# TASK DESCRIPTION
Your answer must be an exact copy of the lines from the one holding "[00:00:02.53]" through the last line of the entries below, with nothing added.

# DATASET
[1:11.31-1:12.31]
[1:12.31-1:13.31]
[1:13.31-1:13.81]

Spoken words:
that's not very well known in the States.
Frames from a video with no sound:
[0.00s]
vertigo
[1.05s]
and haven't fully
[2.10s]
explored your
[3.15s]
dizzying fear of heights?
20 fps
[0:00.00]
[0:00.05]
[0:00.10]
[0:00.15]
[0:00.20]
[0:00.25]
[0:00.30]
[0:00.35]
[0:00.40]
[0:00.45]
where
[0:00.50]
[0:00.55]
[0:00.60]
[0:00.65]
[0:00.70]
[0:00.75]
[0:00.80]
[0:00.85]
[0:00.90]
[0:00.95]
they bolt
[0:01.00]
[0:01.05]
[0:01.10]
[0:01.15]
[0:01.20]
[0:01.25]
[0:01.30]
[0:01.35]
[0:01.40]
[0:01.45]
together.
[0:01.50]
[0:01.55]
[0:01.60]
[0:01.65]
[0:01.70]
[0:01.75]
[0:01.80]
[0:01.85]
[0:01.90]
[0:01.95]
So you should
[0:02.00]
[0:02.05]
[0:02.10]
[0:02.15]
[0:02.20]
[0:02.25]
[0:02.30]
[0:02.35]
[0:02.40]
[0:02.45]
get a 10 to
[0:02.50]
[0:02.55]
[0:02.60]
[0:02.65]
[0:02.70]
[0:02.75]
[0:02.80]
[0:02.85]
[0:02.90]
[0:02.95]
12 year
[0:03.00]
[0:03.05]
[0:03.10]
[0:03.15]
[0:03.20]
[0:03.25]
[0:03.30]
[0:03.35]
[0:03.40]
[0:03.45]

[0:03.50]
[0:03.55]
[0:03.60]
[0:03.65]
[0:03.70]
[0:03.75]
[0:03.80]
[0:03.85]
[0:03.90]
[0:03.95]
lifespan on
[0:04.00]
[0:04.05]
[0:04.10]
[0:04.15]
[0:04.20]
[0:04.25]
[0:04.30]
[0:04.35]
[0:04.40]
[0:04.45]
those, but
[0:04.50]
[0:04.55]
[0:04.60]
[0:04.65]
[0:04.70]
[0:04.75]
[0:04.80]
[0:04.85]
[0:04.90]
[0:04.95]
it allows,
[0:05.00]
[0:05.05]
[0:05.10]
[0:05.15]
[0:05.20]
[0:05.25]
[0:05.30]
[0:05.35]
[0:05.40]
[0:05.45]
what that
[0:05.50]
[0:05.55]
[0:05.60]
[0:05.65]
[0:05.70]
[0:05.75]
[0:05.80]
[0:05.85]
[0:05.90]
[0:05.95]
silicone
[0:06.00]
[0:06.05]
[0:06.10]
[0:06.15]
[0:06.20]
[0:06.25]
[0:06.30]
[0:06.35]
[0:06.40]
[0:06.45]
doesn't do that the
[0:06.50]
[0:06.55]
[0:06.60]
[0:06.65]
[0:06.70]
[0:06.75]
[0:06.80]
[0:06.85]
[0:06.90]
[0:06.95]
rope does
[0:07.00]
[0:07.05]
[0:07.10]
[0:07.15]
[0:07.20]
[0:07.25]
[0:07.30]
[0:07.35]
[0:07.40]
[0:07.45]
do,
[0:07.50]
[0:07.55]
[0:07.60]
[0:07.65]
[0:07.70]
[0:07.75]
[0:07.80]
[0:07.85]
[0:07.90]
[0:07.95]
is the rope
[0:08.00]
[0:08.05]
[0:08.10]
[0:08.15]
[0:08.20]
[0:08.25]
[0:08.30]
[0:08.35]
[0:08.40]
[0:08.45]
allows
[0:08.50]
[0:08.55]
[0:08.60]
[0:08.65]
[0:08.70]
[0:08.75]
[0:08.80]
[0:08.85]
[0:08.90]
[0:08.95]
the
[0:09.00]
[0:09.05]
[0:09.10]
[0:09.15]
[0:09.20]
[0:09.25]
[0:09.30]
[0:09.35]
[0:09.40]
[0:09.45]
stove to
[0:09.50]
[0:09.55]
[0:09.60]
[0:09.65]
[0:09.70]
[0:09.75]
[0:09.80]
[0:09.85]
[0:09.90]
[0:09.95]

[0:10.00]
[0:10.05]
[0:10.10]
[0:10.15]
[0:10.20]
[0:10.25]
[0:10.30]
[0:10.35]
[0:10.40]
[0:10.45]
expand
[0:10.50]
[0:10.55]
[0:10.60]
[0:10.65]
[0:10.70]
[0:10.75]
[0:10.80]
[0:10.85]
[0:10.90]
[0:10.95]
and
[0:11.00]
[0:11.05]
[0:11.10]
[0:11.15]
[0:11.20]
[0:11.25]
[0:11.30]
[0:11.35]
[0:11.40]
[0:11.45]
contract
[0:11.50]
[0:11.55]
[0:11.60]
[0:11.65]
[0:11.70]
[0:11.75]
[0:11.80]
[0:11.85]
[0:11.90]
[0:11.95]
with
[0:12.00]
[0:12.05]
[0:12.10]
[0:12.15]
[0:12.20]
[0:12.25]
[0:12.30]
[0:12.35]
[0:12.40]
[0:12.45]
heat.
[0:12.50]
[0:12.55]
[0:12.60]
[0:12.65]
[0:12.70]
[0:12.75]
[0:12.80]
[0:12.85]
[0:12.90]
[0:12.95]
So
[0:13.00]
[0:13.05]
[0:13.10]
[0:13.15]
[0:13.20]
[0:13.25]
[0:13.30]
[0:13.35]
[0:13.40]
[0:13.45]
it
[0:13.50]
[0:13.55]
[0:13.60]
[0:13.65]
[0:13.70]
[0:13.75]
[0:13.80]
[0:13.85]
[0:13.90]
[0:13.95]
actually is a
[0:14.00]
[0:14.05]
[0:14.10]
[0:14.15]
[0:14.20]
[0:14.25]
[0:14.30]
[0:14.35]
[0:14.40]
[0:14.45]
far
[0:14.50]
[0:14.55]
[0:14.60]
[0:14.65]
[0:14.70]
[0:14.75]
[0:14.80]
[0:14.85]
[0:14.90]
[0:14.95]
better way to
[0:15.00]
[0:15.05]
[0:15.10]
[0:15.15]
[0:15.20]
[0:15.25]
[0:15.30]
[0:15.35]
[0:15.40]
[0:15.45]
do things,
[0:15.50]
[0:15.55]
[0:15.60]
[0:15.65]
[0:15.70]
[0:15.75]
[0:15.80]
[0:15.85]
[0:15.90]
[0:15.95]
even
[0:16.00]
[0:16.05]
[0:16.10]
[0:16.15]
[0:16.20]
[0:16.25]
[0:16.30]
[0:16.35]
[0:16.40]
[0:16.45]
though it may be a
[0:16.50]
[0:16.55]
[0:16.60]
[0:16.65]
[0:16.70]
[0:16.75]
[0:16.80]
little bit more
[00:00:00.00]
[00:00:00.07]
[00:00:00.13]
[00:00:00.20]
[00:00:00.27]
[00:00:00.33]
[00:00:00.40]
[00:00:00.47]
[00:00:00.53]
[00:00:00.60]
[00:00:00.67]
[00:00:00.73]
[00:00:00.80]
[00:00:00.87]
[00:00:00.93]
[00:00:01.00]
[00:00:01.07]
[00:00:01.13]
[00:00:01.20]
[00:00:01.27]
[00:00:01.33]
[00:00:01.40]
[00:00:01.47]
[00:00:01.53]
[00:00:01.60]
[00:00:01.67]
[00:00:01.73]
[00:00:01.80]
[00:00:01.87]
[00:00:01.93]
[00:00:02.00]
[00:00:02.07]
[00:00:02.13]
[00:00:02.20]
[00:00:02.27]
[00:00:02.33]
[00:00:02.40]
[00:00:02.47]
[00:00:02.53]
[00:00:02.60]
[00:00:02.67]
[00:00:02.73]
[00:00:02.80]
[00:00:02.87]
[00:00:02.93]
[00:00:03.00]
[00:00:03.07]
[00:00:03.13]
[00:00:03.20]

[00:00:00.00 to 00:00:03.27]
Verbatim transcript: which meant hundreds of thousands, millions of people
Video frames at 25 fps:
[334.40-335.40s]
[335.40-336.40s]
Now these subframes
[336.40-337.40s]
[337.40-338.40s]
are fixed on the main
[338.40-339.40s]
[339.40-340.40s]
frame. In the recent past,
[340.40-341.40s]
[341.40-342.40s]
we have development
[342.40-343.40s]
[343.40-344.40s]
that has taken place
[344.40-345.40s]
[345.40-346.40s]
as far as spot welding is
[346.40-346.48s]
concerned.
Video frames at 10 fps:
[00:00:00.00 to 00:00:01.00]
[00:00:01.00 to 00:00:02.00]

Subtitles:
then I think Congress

# YOUR SOLUTION
[00:00:02.53]
[00:00:02.60]
[00:00:02.67]
[00:00:02.73]
[00:00:02.80]
[00:00:02.87]
[00:00:02.93]
[00:00:03.00]
[00:00:03.07]
[00:00:03.13]
[00:00:03.20]

[00:00:00.00 to 00:00:03.27]
Verbatim transcript: which meant hundreds of thousands, millions of people
Video frames at 25 fps:
[334.40-335.40s]
[335.40-336.40s]
Now these subframes
[336.40-337.40s]
[337.40-338.40s]
are fixed on the main
[338.40-339.40s]
[339.40-340.40s]
frame. In the recent past,
[340.40-341.40s]
[341.40-342.40s]
we have development
[342.40-343.40s]
[343.40-344.40s]
that has taken place
[344.40-345.40s]
[345.40-346.40s]
as far as spot welding is
[346.40-346.48s]
concerned.
Video frames at 10 fps:
[00:00:00.00 to 00:00:01.00]
[00:00:01.00 to 00:00:02.00]

Subtitles:
then I think Congress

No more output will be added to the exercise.